» **WHAT YOU HAVE TO DO**:
The data that follows should be copied out exactly.

» **DATASET**:
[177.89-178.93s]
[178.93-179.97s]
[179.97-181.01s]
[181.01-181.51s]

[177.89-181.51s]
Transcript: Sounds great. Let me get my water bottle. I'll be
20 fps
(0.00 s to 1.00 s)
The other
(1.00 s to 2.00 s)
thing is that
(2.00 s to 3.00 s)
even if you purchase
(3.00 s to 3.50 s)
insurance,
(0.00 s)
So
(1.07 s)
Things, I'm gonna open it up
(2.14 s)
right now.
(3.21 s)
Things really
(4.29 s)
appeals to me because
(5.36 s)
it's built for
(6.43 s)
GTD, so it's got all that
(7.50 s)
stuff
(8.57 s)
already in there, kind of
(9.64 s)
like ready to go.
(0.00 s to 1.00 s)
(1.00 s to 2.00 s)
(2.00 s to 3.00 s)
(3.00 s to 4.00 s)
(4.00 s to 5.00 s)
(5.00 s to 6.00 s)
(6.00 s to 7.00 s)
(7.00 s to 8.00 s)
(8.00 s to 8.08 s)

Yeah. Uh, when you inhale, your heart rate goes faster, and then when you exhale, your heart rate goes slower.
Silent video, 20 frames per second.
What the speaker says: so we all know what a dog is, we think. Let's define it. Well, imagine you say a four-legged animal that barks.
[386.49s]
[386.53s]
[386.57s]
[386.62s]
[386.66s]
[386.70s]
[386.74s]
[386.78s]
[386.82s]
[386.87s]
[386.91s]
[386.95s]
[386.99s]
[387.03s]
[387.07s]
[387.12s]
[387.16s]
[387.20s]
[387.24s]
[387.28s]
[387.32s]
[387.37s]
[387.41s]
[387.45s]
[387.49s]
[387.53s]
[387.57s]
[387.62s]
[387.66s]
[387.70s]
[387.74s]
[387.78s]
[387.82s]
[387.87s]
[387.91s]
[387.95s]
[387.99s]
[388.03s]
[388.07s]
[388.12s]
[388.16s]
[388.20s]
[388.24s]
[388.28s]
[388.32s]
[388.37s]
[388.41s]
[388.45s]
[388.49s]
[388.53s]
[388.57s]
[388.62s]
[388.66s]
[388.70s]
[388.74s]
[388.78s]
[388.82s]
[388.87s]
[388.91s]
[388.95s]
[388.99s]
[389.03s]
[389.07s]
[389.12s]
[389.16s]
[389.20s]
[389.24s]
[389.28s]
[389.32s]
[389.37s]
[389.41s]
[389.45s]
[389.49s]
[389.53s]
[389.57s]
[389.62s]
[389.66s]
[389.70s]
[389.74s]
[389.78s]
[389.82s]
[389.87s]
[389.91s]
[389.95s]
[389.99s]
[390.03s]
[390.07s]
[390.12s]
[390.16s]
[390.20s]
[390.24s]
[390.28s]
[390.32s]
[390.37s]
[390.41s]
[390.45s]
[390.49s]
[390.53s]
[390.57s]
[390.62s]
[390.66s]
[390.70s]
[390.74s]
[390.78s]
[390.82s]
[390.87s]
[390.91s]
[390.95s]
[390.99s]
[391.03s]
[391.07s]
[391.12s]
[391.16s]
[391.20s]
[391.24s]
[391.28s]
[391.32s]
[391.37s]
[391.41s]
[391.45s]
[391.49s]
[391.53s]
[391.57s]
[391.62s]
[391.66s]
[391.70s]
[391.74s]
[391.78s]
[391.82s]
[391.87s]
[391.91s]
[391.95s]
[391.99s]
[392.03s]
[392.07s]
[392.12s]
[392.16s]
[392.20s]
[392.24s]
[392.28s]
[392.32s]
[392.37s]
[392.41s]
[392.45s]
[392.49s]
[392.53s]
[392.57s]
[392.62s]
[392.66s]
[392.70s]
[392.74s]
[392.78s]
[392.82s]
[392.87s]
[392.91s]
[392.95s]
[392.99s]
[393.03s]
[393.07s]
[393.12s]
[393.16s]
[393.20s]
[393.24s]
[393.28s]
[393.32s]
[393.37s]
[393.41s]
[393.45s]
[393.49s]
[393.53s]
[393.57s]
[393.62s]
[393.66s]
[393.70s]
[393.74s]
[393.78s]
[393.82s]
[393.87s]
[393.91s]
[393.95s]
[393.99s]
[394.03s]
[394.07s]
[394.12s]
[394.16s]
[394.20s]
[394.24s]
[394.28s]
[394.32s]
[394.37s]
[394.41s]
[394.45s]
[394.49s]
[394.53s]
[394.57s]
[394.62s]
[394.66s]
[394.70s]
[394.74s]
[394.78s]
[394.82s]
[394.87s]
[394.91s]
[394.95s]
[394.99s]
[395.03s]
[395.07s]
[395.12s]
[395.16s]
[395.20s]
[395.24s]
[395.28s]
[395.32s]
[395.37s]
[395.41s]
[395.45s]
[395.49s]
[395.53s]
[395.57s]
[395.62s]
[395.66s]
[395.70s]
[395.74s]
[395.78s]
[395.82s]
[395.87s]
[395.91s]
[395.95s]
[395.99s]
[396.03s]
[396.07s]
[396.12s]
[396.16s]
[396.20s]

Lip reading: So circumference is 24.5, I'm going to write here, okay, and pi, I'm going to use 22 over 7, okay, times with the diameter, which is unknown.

» **OUTPUT BELOW**:
[177.89-178.93s]
[178.93-179.97s]
[179.97-181.01s]
[181.01-181.51s]

[177.89-181.51s]
Transcript: Sounds great. Let me get my water bottle. I'll be
20 fps
(0.00 s to 1.00 s)
The other
(1.00 s to 2.00 s)
thing is that
(2.00 s to 3.00 s)
even if you purchase
(3.00 s to 3.50 s)
insurance,
(0.00 s)
So
(1.07 s)
Things, I'm gonna open it up
(2.14 s)
right now.
(3.21 s)
Things really
(4.29 s)
appeals to me because
(5.36 s)
it's built for
(6.43 s)
GTD, so it's got all that
(7.50 s)
stuff
(8.57 s)
already in there, kind of
(9.64 s)
like ready to go.
(0.00 s to 1.00 s)
(1.00 s to 2.00 s)
(2.00 s to 3.00 s)
(3.00 s to 4.00 s)
(4.00 s to 5.00 s)
(5.00 s to 6.00 s)
(6.00 s to 7.00 s)
(7.00 s to 8.00 s)
(8.00 s to 8.08 s)

Yeah. Uh, when you inhale, your heart rate goes faster, and then when you exhale, your heart rate goes slower.
Silent video, 20 frames per second.
What the speaker says: so we all know what a dog is, we think. Let's define it. Well, imagine you say a four-legged animal that barks.
[386.49s]
[386.53s]
[386.57s]
[386.62s]
[386.66s]
[386.70s]
[386.74s]
[386.78s]
[386.82s]
[386.87s]
[386.91s]
[386.95s]
[386.99s]
[387.03s]
[387.07s]
[387.12s]
[387.16s]
[387.20s]
[387.24s]
[387.28s]
[387.32s]
[387.37s]
[387.41s]
[387.45s]
[387.49s]
[387.53s]
[387.57s]
[387.62s]
[387.66s]
[387.70s]
[387.74s]
[387.78s]
[387.82s]
[387.87s]
[387.91s]
[387.95s]
[387.99s]
[388.03s]
[388.07s]
[388.12s]
[388.16s]
[388.20s]
[388.24s]
[388.28s]
[388.32s]
[388.37s]
[388.41s]
[388.45s]
[388.49s]
[388.53s]
[388.57s]
[388.62s]
[388.66s]
[388.70s]
[388.74s]
[388.78s]
[388.82s]
[388.87s]
[388.91s]
[388.95s]
[388.99s]
[389.03s]
[389.07s]
[389.12s]
[389.16s]
[389.20s]
[389.24s]
[389.28s]
[389.32s]
[389.37s]
[389.41s]
[389.45s]
[389.49s]
[389.53s]
[389.57s]
[389.62s]
[389.66s]
[389.70s]
[389.74s]
[389.78s]
[389.82s]
[389.87s]
[389.91s]
[389.95s]
[389.99s]
[390.03s]
[390.07s]
[390.12s]
[390.16s]
[390.20s]
[390.24s]
[390.28s]
[390.32s]
[390.37s]
[390.41s]
[390.45s]
[390.49s]
[390.53s]
[390.57s]
[390.62s]
[390.66s]
[390.70s]
[390.74s]
[390.78s]
[390.82s]
[390.87s]
[390.91s]
[390.95s]
[390.99s]
[391.03s]
[391.07s]
[391.12s]
[391.16s]
[391.20s]
[391.24s]
[391.28s]
[391.32s]
[391.37s]
[391.41s]
[391.45s]
[391.49s]
[391.53s]
[391.57s]
[391.62s]
[391.66s]
[391.70s]
[391.74s]
[391.78s]
[391.82s]
[391.87s]
[391.91s]
[391.95s]
[391.99s]
[392.03s]
[392.07s]
[392.12s]
[392.16s]
[392.20s]
[392.24s]
[392.28s]
[392.32s]
[392.37s]
[392.41s]
[392.45s]
[392.49s]
[392.53s]
[392.57s]
[392.62s]
[392.66s]
[392.70s]
[392.74s]
[392.78s]
[392.82s]
[392.87s]
[392.91s]
[392.95s]
[392.99s]
[393.03s]
[393.07s]
[393.12s]
[393.16s]
[393.20s]
[393.24s]
[393.28s]
[393.32s]
[393.37s]
[393.41s]
[393.45s]
[393.49s]
[393.53s]
[393.57s]
[393.62s]
[393.66s]
[393.70s]
[393.74s]
[393.78s]
[393.82s]
[393.87s]
[393.91s]
[393.95s]
[393.99s]
[394.03s]
[394.07s]
[394.12s]
[394.16s]
[394.20s]
[394.24s]
[394.28s]
[394.32s]
[394.37s]
[394.41s]
[394.45s]
[394.49s]
[394.53s]
[394.57s]
[394.62s]
[394.66s]
[394.70s]
[394.74s]
[394.78s]
[394.82s]
[394.87s]
[394.91s]
[394.95s]
[394.99s]
[395.03s]
[395.07s]
[395.12s]
[395.16s]
[395.20s]
[395.24s]
[395.28s]
[395.32s]
[395.37s]
[395.41s]
[395.45s]
[395.49s]
[395.53s]
[395.57s]
[395.62s]
[395.66s]
[395.70s]
[395.74s]
[395.78s]
[395.82s]
[395.87s]
[395.91s]
[395.95s]
[395.99s]
[396.03s]
[396.07s]
[396.12s]
[396.16s]
[396.20s]

Lip reading: So circumference is 24.5, I'm going to write here, okay, and pi, I'm going to use 22 over 7, okay, times with the diameter, which is unknown.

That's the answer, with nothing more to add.